The findings undermine the claims of politicians, lawyers and activists who have argued for years that divorce causes no harm to children if parents part amicably and without conflict.

“Family life has undergone dramatic changes over recent decades,” the report, produced by a team led by Professor Mel Bartley, said.

“Families no longer have to have two parents, they can contain children from different parents, and parents no longer have to be of different genders.”

But it warned: “More freedom also means less certainty, and this has led to concerns about the impact of family stability on the health and well-being of both children and adults.

“Family living arrangements are related to children’s physical health.

“Children whose parents remain married throughout the early childhood years are less likely to suffer from breathing problems such as asthma, to become overweight, or to be injured in accidents by the time they are five years old than children who have experienced a more unstable family situation.”

The report – published by the Government’s Economic and Social Research Council – added that the teenage years are ‘a time when risks accumulated since childhood start to snowball, affecting the behaviour of young people and their timely transition to adulthood’.

Tests to check levels of cortisol, a hormone linked to stress, show childhood experiences may affect people through their lives, the report said.

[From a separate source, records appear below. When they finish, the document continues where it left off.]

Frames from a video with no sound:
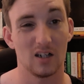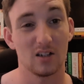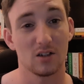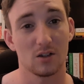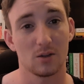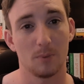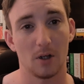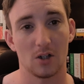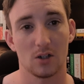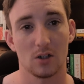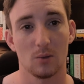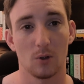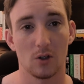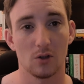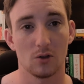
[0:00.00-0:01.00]
especially
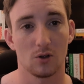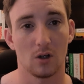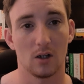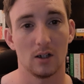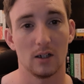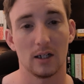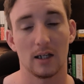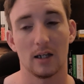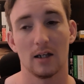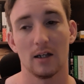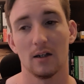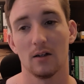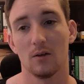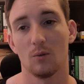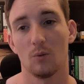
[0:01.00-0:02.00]
when you try and link it
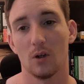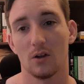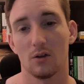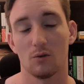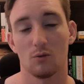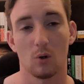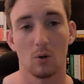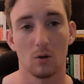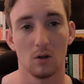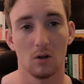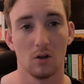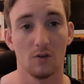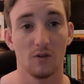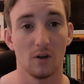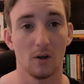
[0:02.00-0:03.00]
in with the role of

“We have measured cortisol levels in thousands of adults at the age of around 60 to find evidence of long-term effects of psychological stress in childhood,” it said.

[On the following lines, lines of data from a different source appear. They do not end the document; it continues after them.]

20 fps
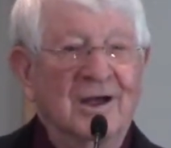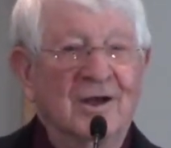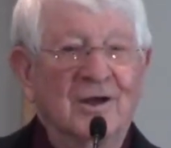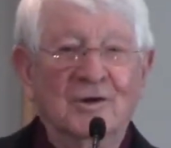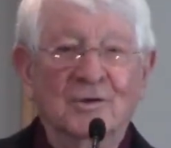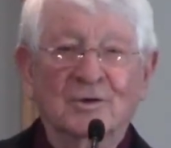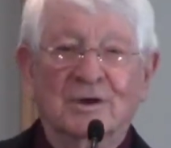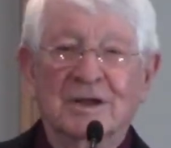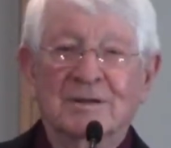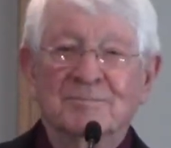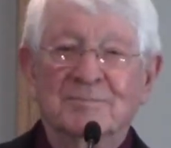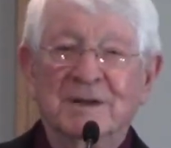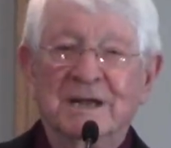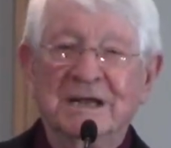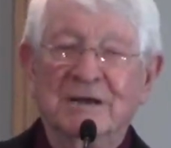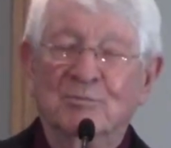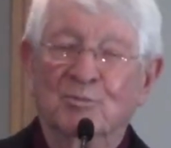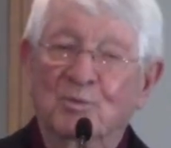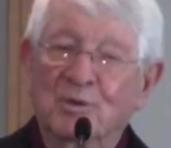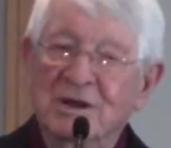who can
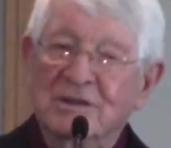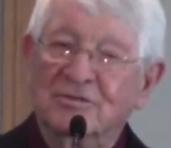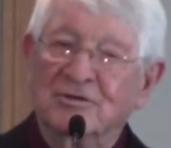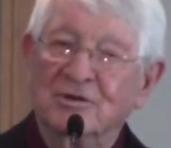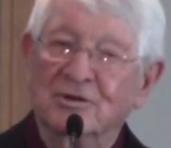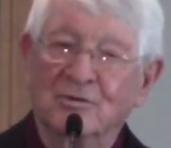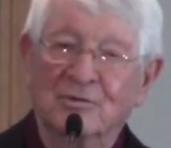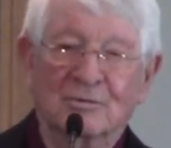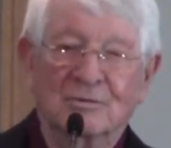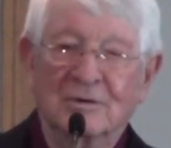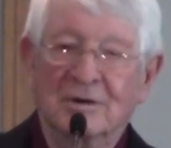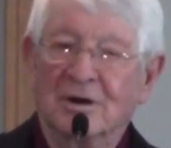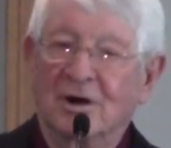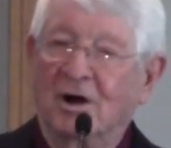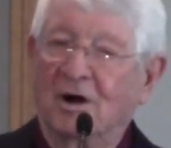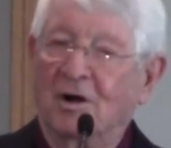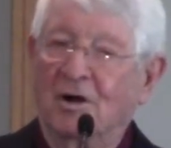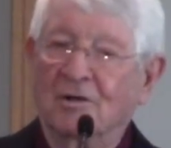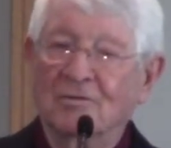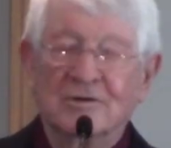be with you
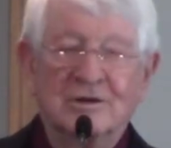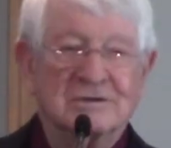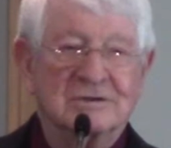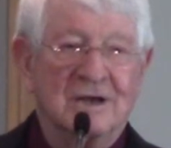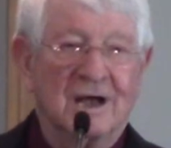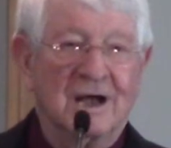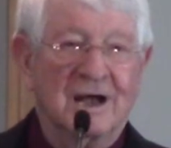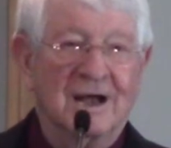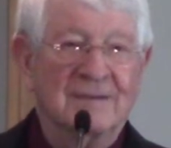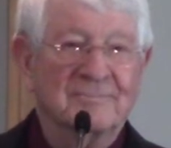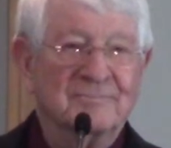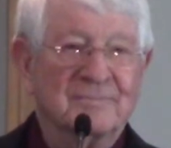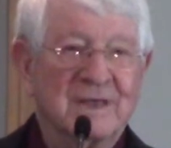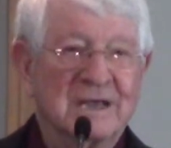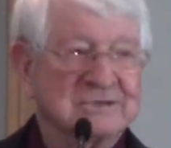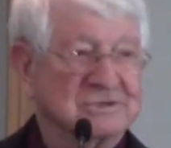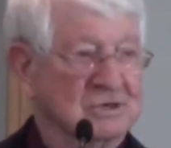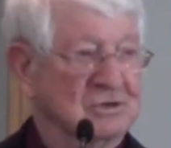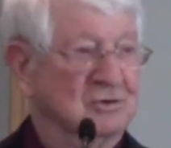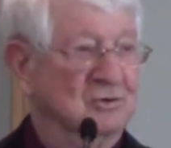all the time
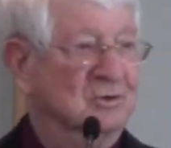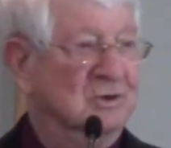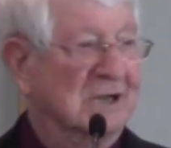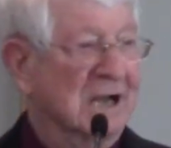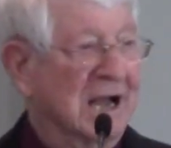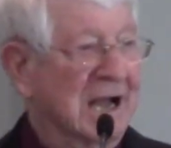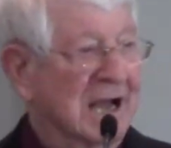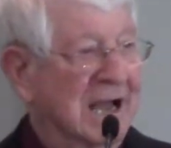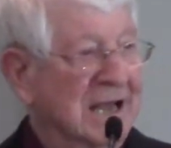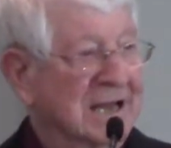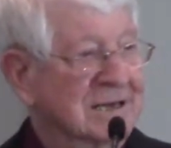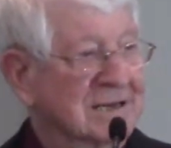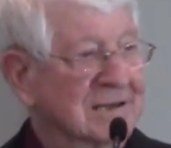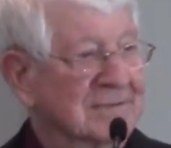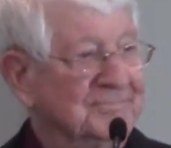as a new guide.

‘People were asked if they had been separated for more than one year from their mothers. The people who had experienced this much separation were found to have higher cortisol levels.

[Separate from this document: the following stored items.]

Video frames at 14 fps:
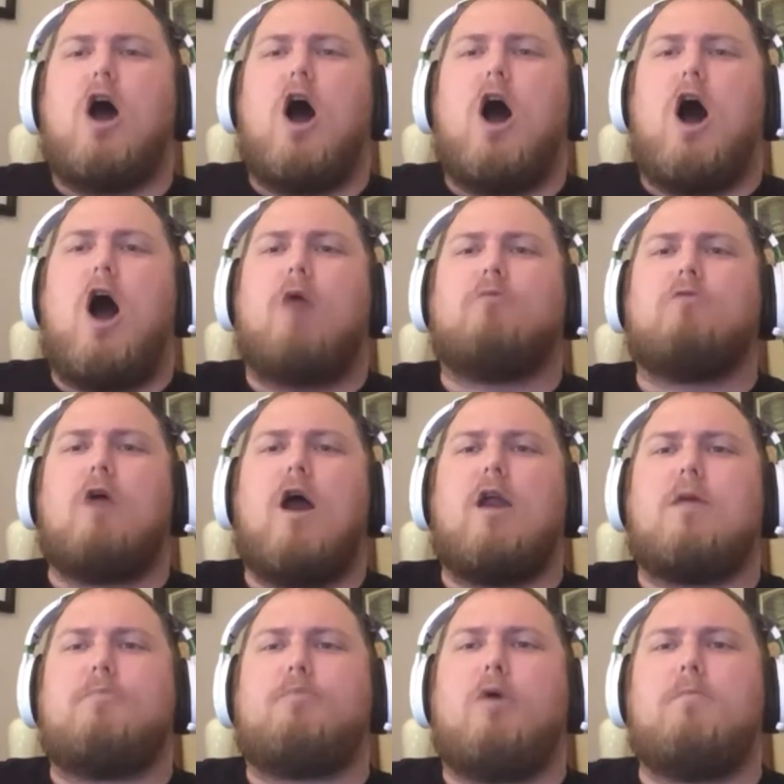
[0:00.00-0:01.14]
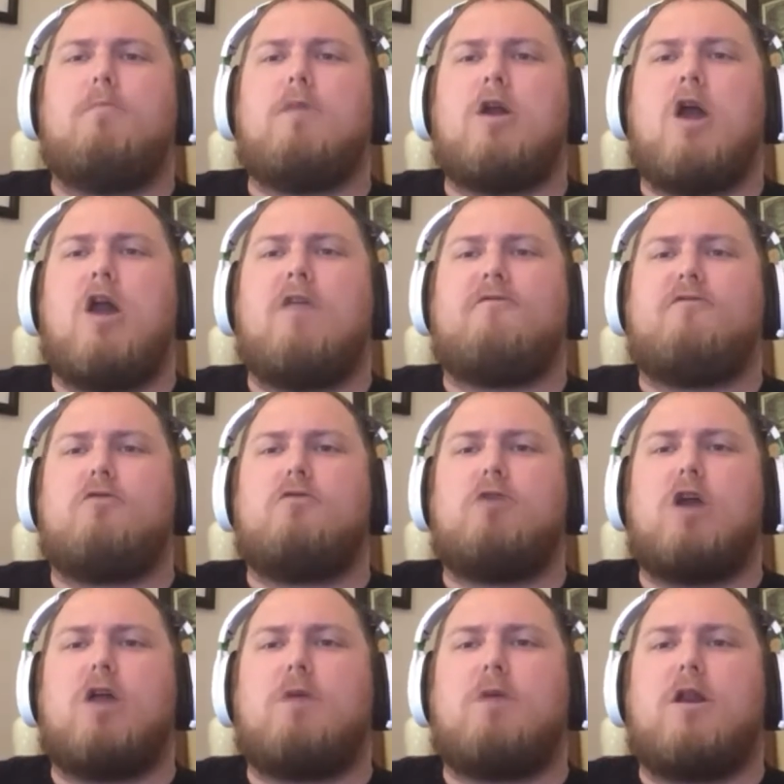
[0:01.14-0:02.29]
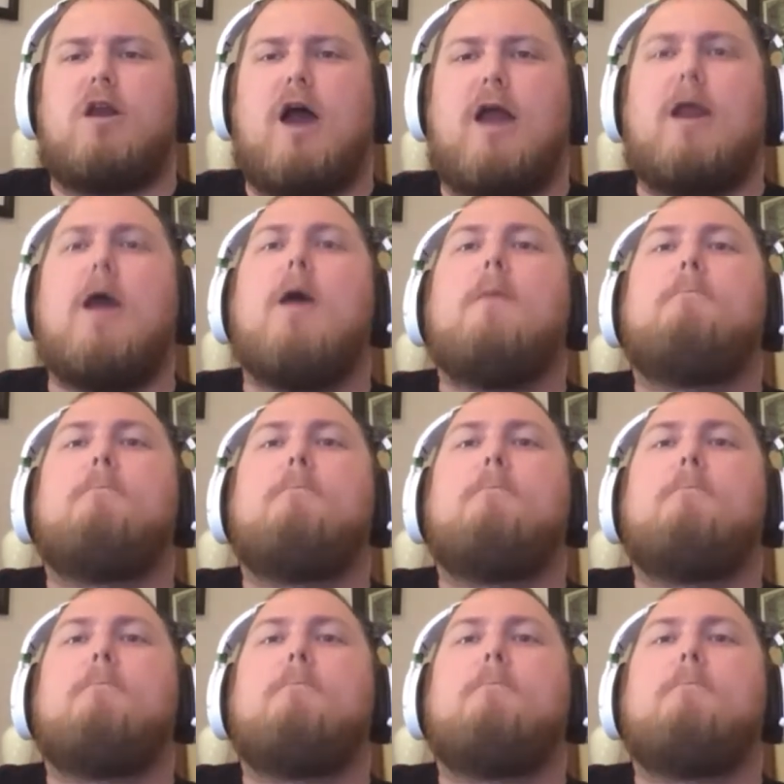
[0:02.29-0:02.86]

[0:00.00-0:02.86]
I'm ready. Put me in if you need me tonight.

“This tells us that childhood separation appears to result in an increased risk of a less healthy stress response many years later in adulthood.”

The paper said: “People who suffer stresses such as parental divorce in childhood are at a higher risk of social and psychological problems later in their adult lives.”

The research was based on the large-scale British Cohort Studies, which cover people born in 1946, 1958, 1970, and, most recently, in the 2000 Millennium Study. ESRC academics also took into account a series of independent smaller-scale projects.

Millennium Study results show that fewer than five percent of girls and only seven percent of boys from traditional families have behavioural difficulties at age five. Among unemployed lone mother families, the figures are 18 percent for girls and 22 percent for boys.

Fewer than 24,000 couples were divorced in a year in 1960, but following 1960s liberal reforms numbers multiplied and divorce peaked in 1993 at 165,000. They have since fallen to just below 120,000, largely because many couples now cohabit rather than marry.

Cohabitation has fuelled the rate of family break-up, because cohabitees are three times more likely to separate than married couples.